SNP race: Humza Yousaf ‘clear favourite’ to replace Nicola Sturgeon after Kate Forbes equal marriage controversy
Health minister Humza Yousaf has gained an advantage in the race to replace Nicola Sturgeon after Kate Forbes was forced to apologise for her comments on equal marriage.
Yousaf, who has emerged as the continuity candidate after Sturgeon’s sudden resignation announcement last week, has vowed he will “always fight for the equal rights of others”.
He said: “I believe very firmly, in fact with every fibre in my being, that your equality is my equality, therefore I’ll always fight for the equal rights of others regardless of who they are.”
SNP veteran Angus Robertson ruled himself out of the race this week while ex-communities minister Ash Regan, who quit in opposition to Sturgeon’s gender reforms, is also running.
It comes as bookies at William Hill have said Yousaf is now the “outright favourite” to take on the top job, with 4/9 odds up from a 10/1 shot last week, and Forbes and Regan on 9/4 and 9/2.
Yousaf’s pledge came after fellow contender Forbes, Scotland’s finance secretary, said she would have voted against gay marriage if she was elected when the bill passed in 2014.
Social conservative Forbes, a Free Church of Scotland member, apologised for her remarks, telling Times Radio: “I regret enormously the pain or hurt that has been caused because that was neither my intention, and I would seek forgiveness if that is how it’s come across.”
She said she defended the rights of LGBT+ people to live “free of harassment, fear and prejudice” but insisted her campaign was “absolutely not over” despite the backlash.

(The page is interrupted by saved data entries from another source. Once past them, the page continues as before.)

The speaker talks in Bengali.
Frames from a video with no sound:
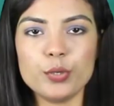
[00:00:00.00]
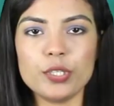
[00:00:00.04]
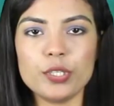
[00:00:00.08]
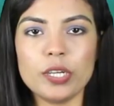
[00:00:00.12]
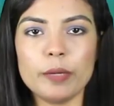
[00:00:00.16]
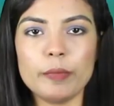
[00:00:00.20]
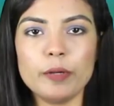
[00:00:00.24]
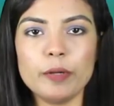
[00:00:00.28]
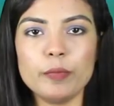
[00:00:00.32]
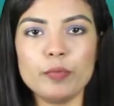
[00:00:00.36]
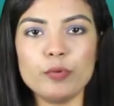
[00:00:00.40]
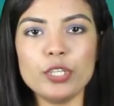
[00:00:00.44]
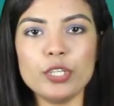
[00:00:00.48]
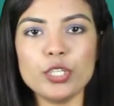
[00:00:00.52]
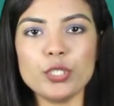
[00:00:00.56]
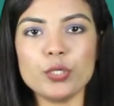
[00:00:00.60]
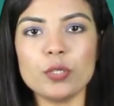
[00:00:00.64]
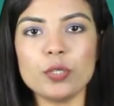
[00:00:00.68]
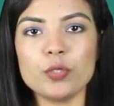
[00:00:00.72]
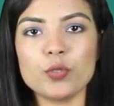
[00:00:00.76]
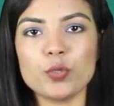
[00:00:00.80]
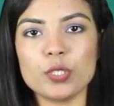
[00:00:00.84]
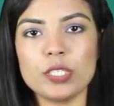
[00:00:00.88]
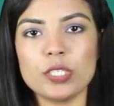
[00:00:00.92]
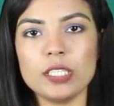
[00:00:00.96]
জামালপুরে
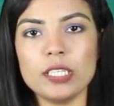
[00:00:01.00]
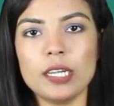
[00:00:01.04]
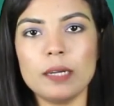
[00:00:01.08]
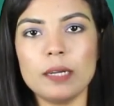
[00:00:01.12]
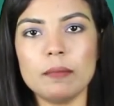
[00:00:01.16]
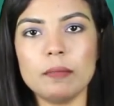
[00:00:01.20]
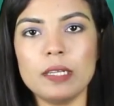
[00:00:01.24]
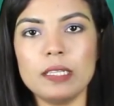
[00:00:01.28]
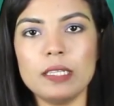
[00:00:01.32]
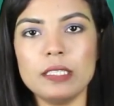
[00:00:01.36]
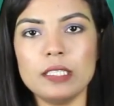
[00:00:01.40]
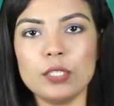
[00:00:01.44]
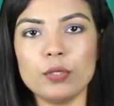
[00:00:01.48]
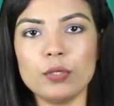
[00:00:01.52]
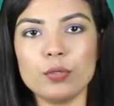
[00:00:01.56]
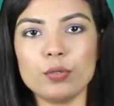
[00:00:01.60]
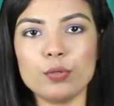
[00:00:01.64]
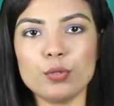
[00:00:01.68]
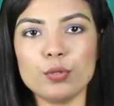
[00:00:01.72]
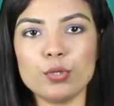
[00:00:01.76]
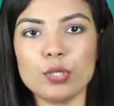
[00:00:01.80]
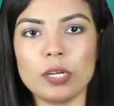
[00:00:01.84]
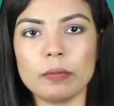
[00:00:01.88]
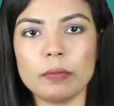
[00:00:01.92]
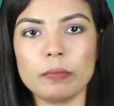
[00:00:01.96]
সন্ত্রাসী হামলায়
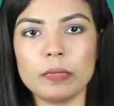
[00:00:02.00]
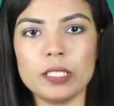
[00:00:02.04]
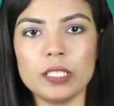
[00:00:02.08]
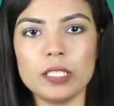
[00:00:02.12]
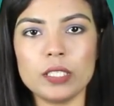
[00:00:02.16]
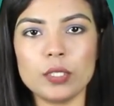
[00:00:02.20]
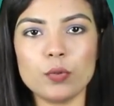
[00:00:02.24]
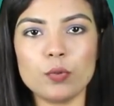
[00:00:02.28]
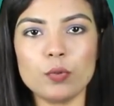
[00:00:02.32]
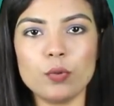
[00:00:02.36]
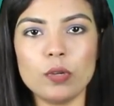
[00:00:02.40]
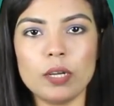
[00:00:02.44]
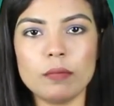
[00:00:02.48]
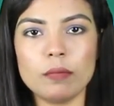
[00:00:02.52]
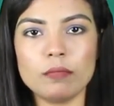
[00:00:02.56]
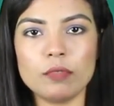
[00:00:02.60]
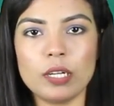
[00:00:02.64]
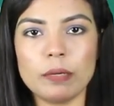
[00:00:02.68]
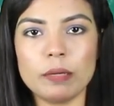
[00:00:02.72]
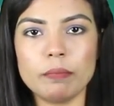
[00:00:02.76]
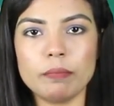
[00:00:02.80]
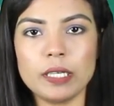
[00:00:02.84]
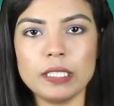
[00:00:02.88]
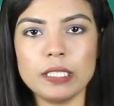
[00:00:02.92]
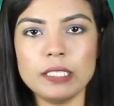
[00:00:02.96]
নিহত সাংবাদিক গুলাম
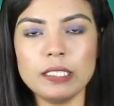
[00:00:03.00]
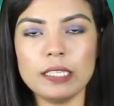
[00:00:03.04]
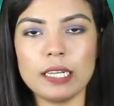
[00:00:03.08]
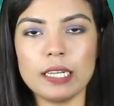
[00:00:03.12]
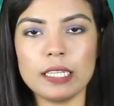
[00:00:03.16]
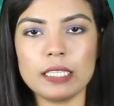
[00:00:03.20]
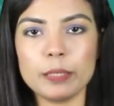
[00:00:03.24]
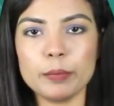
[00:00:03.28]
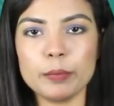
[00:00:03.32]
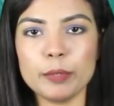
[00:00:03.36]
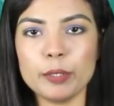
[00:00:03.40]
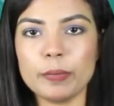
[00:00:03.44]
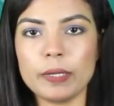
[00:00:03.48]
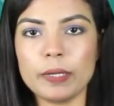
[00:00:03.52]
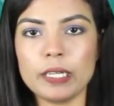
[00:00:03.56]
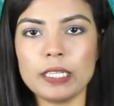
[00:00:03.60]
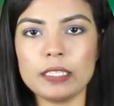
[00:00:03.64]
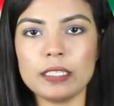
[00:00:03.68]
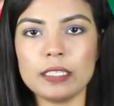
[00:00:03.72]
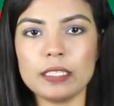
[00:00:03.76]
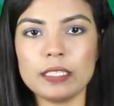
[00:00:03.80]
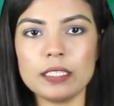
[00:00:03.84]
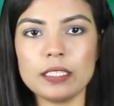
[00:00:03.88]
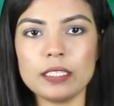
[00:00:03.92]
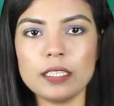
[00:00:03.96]
রাব্বানি নাদিমের
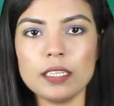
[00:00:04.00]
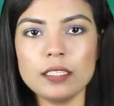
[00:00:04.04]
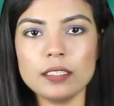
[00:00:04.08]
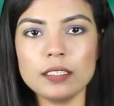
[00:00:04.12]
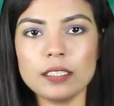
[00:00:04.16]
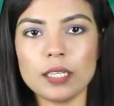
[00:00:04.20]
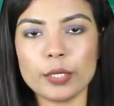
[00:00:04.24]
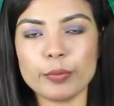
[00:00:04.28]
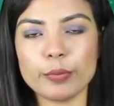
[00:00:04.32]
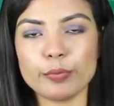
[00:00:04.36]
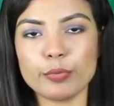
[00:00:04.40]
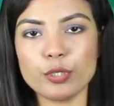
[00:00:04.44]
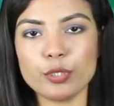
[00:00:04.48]
বাড়িতে গিয়ে তার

Forbes also told BBC Scotland she had “significant concerns” about gender self-ID, describing the Gender Recognition Reform (GRR) Bill, which would make it easier for people to change their legal gender and has been blocked from becoming law by the UK government, as “not a priority right now” for Scotland.
Yousaf has promised to back the bill and challenge the section 35 order seeking to block the legislation, which he said was an “attempt to undermine” Holyrood and “stoke a culture war”.
However, following her remarks on equal marriage Forbes’ candidacy began to lose support, including public finance minister Tom Arthur – in her own department – who said he could no longer back her
“Equal marriage is amongst our parliament’s greatest achievements and one that I would have been proud to vote for had I been an MSP when it was passed,” he wrote on Twitter.
No10 said Rishi Sunak was “hugely proud” of the UK being a diverse and tolerant country.
On Forbes’ views, his official spokesman said: “It’s fundamentally a decision for members of political parties to decide who leads them. That’s not something I’m going to comment on.”